Broccoli is a fibre-rich vegetable, packed to the gunnels with vitamin C. It also contains plenty of eye-boosting beta-carotene lutein and zeaxanthin. You can add cooked broccoli to omelettes, or stir fries, add it to soup, stews and pasta dishes. Broccoli is also lovely cooked in twice-baked potatoes.
Corn is a cracking way to boost your vision. Corn contains some lutein and zeaxanthin and the bonus is, research has shown that the longer you cook it the bigger the increase in the amount of lutein and the antioxidant levels per serving. So add corn to slow cooked dishes such as chillis, soups, stews and casseroles and don't just serve it as a side.
Garlic helps to protect the lens of the eye and this will protect you against cataracts and other eye diseases as you age. Added to its ability to improve your eye health it will also contribute to lower cholesterol, a healthier immune system and increased blood flow around the body.
Carrots contain plenty of beta carotene, which is great news for your retina and will also protect your eye against sun damage. If you're not a great fan of carrots, try dipping them in tasty sides such as peanut butter or a garlic infused tomato and orange salsa.
Oranges: quite possibly the most awesome fruit ever. They are rich in vitamin C, to help improve the health of your eye tissue, according to the Age-Related Eye Diseases Study. It is also thought that vitamin C may help regenerate other important antioxidants, such as vitamin E. You don't have to limit yourself to oranges though, as all citrus fruits contain vitamin C, so why not utilise grapefruits and lemons too?
Among fruit, avocados contain more lutein than any other. Great to serve as either a starter or a pudding, depending how you adapt it, or you can mulch the fruit up and use it as a guacamole dip with carrot sticks. Slice an avocado and layer it on top of a sandwich to banish your hunger at lunchtime. Your eyes will thank you for it.
Eggs contain proteins that are valuable to the lens in your eye that help prevent eye diseases as you age. Yolk is beneficial for the rest of your body too.
Fish — particularly oily fish contains healthy omega-3 fatty acids, which are found in the retina. You might like to note that omega-3s are also known for enhancing your brain power and this is thought to indirectly lead to better vision too. If you're not a fan of fish, you can consider taking fish oil pills for similar results, or get your omega-3 fatty acids from other sources such as eggs and nuts.
Almonds, cashews and peanuts all contain omega-3s, so just like fish they can help to reduce dry eyes and prevent eye disease as you get older.

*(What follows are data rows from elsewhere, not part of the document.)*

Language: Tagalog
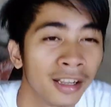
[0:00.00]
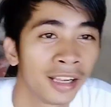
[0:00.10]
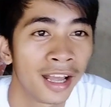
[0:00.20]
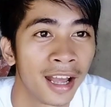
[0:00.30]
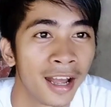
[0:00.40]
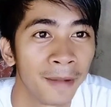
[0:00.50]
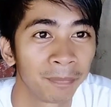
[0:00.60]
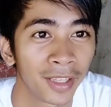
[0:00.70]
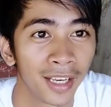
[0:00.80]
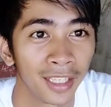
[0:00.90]
lang na
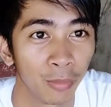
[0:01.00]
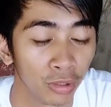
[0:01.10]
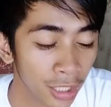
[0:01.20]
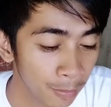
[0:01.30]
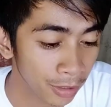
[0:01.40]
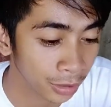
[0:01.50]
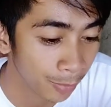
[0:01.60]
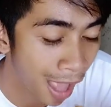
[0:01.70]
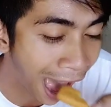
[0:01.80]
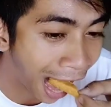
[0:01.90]
kinain ni Buitapang, di
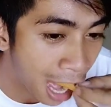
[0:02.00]
ba?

Nuts are a great mid-morning or mid afternoon snack if you need a little energy boost. Failing that, mix a tablespoon or so of nuts into your morning oatmeal, yogurt or cereal.
Tea contains powerful antioxidants and research has suggested that if you drink more than five cups a day, one of the benefits is that it can help to prevent or delay cataract development. Tea is an incredibly healthy drink all around — especially if you drink it without sweetening it. It's much better for you than fizzy drinks and sugary coffee. For optimum results choose green and regular black tea.
14. Dark Chocolate
We've saved the best for last! Dark chocolate is good for your vision! Chocolate contains flavonoids that will protect the blood vessels in your eyes and as you know, strong blood vessels mean you'll have strong corneas and strong lenses, so get munching.
The next time you hit the high street or the supermarket, make sure you stock up on these fabulous eye-friendly foods. Yes you may still need prescription eyeglasses or contact lenses as you get older, but they may just help keep your eyesight from getting worse. Prevention is better than correction.